Did I tell you I enjoy using list comprehension in Python? It is something of an absolute beauty. My only regret is the fact that I did not learn Python sooner, like maybe when I was five?

correlation ….wat… the r & p-value do not look too bad

Looks to me the encoders, towards the end of the series (eps 20 - 26) did not care enough anymore to produce smaller size encoders (sub-500 MB) and released > 700 MB files. I guess they were having tons of things to encode in fall anime season?

scipy is not the only library that provides correlation function. pandas offers it through .corr() method, numpy through np.corrcoef(). Of note, Pearson correlation assumes both data are continuous and normally distributed. On the other hand, Spearman does not make that assumption.

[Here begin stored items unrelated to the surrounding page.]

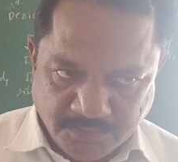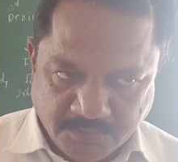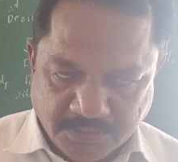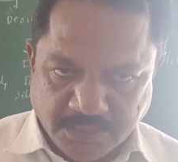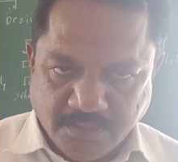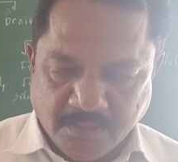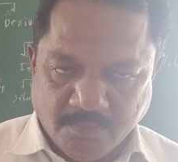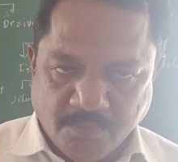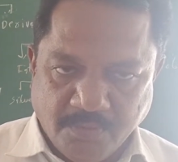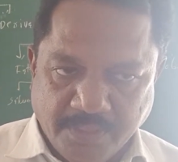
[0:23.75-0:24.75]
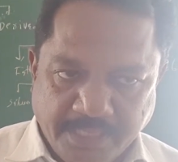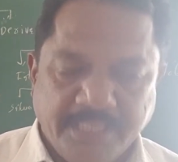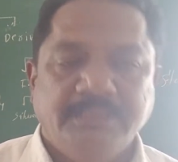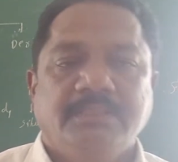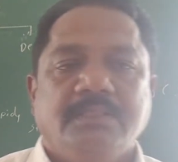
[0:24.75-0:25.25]
What is the
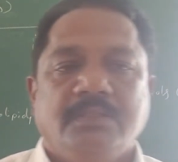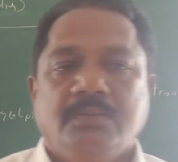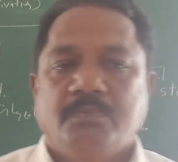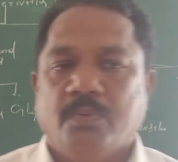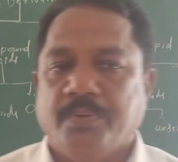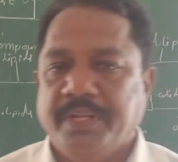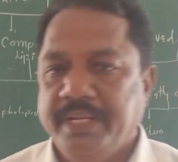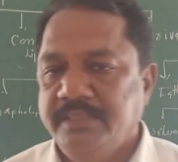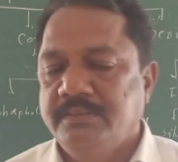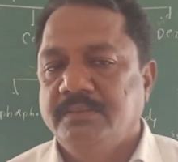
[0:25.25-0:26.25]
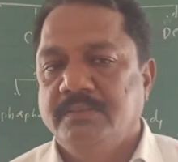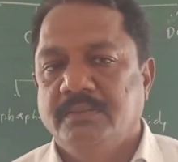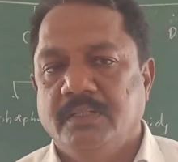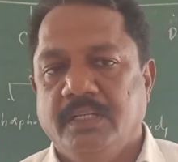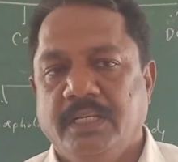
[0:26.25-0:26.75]
carbohydrates? Proteins,
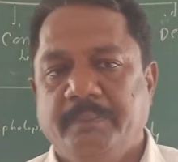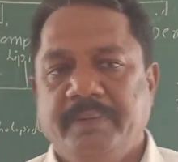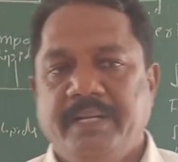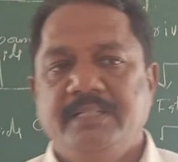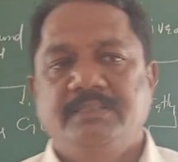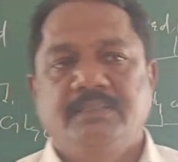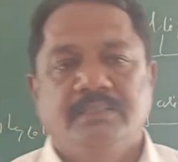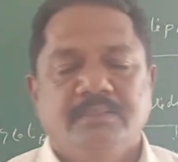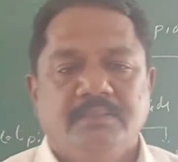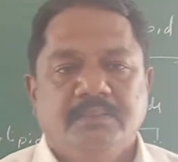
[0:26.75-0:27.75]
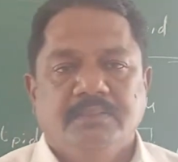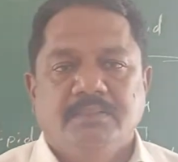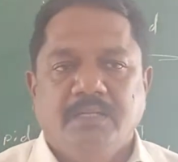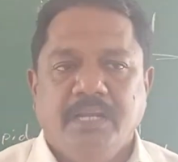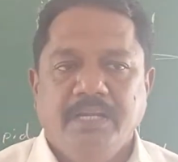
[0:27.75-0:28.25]
lipids,
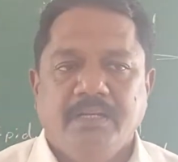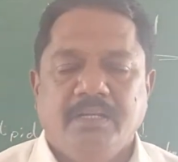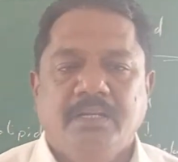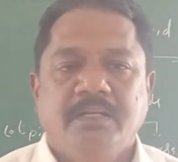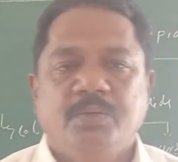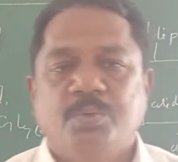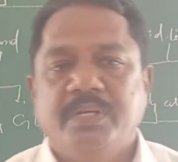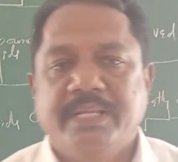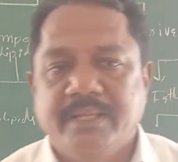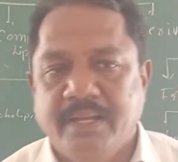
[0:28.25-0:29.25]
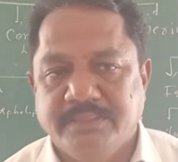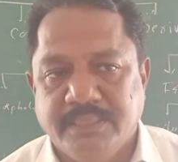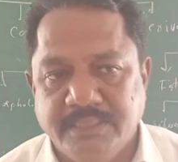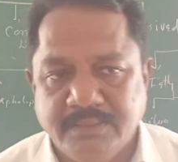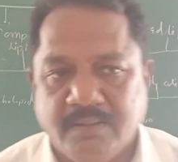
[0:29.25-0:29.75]
and nucleic
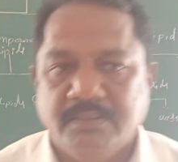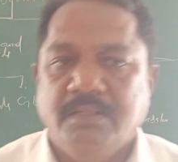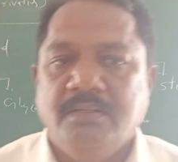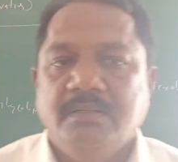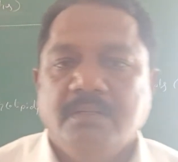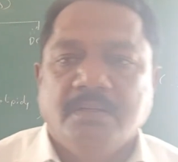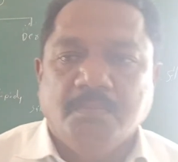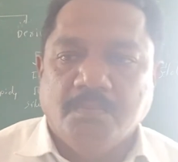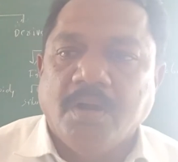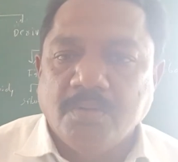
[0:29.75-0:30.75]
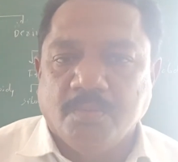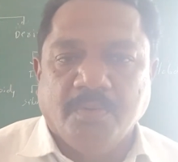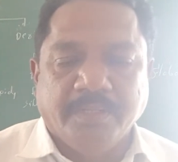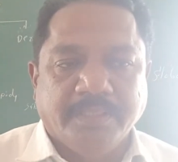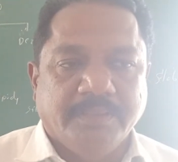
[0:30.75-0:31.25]
acids are the
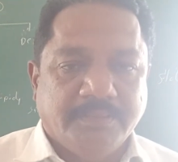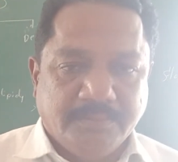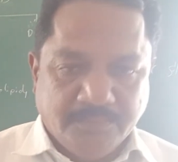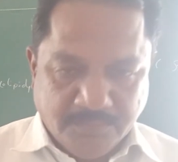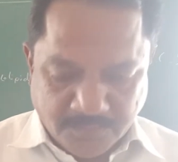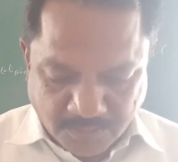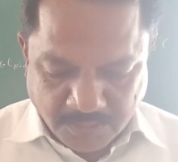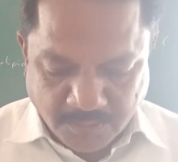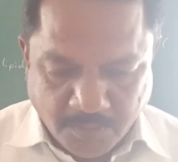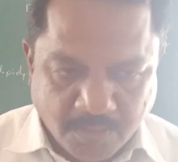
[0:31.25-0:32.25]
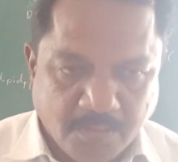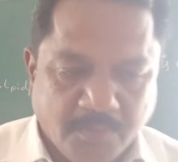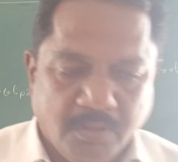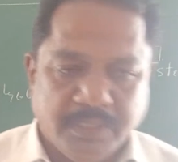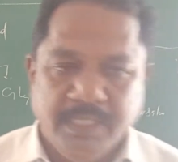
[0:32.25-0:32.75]
macromolecules. What are the
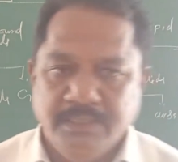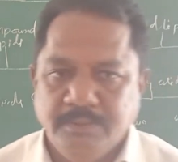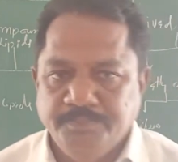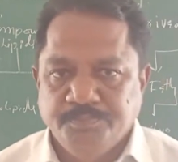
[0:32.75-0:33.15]
macromolecules?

From a frustration of not being able to find small-size anime with decent resolution of 720p, I turned that frustration into a quick experiment that consumed hours of trying different things. This whole thing has been a fun process.

This whole experiment has been a fun trip. I learned that shell builtin time and /usr/bin/time are two different things. I also learned that BSD and GNU /usr/bin/time are different. Then I learned a couple more things about FFmpeg; the one in 18.04 Bionic’s repo is outdated (v3), and while brew can pull and compile a v4, it does not get compiled with nvenc library, which the snap’s version does. I did not attempt at fixing the unmet nvenc version as that would be a different trip (or maybe let me get a Turing card first).

For future directions, maybe I will go back to compiling ffmpeg binary from scratch. Maybe that way I could circumvent the issue with unmet dependencies. When I was on my Macbook Pro couple years ago, I did successfully compile ffmpeg from source codes. It was not a lot of work, but things have changed now, which would necessitate me to studying the details again.